If a record contains a picture, skip the picture and transcribe the rest exactly.

━━━━

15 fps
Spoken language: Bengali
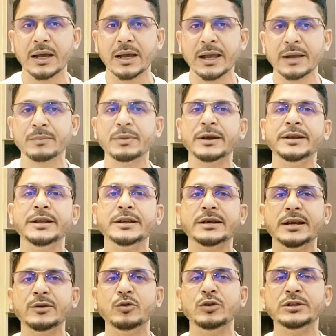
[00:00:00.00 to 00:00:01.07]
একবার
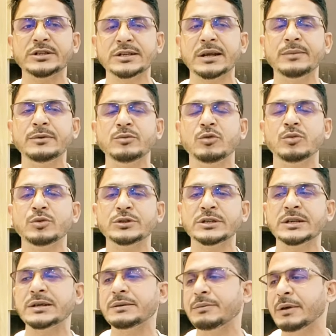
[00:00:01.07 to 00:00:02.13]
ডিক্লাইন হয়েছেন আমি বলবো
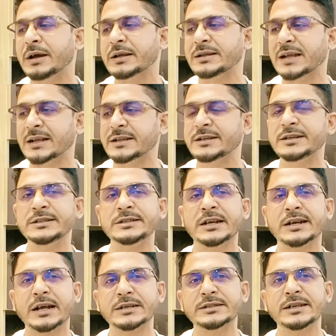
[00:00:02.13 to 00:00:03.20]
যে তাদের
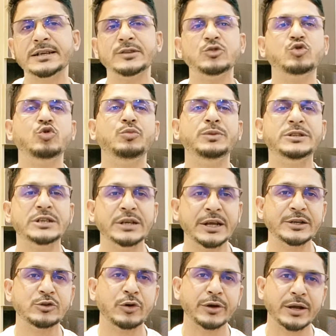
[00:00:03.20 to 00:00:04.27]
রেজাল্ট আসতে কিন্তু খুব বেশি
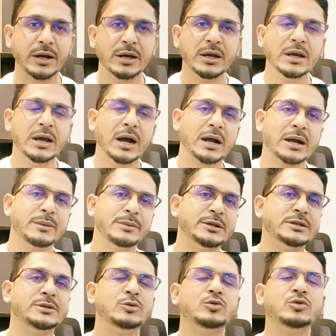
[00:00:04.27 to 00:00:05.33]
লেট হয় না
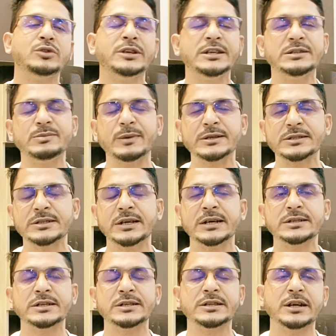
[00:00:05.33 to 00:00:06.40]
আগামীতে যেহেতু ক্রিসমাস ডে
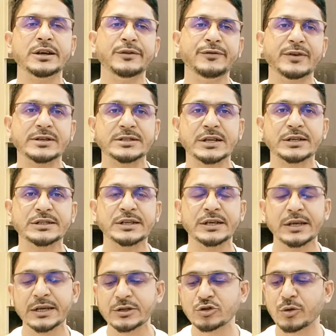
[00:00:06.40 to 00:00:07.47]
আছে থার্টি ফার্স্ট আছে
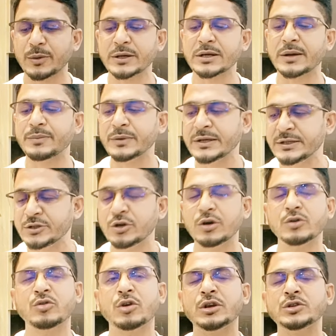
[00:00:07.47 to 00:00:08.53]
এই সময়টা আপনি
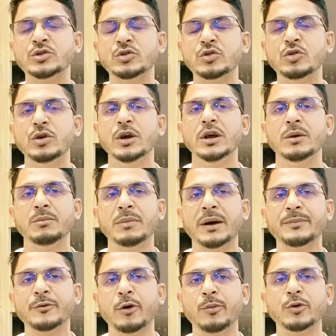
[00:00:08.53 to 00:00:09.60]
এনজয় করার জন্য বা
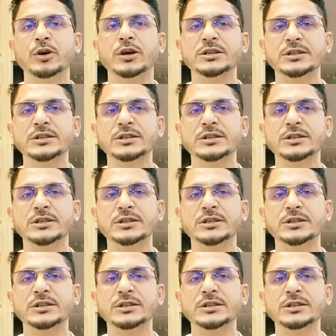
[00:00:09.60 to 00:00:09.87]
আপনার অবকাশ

━━━━

_Response to this task_.
15 fps
Spoken language: Bengali
[00:00:00.00 to 00:00:01.07]
একবার
[00:00:01.07 to 00:00:02.13]
ডিক্লাইন হয়েছেন আমি বলবো
[00:00:02.13 to 00:00:03.20]
যে তাদের
[00:00:03.20 to 00:00:04.27]
রেজাল্ট আসতে কিন্তু খুব বেশি
[00:00:04.27 to 00:00:05.33]
লেট হয় না
[00:00:05.33 to 00:00:06.40]
আগামীতে যেহেতু ক্রিসমাস ডে
[00:00:06.40 to 00:00:07.47]
আছে থার্টি ফার্স্ট আছে
[00:00:07.47 to 00:00:08.53]
এই সময়টা আপনি
[00:00:08.53 to 00:00:09.60]
এনজয় করার জন্য বা
[00:00:09.60 to 00:00:09.87]
আপনার অবকাশ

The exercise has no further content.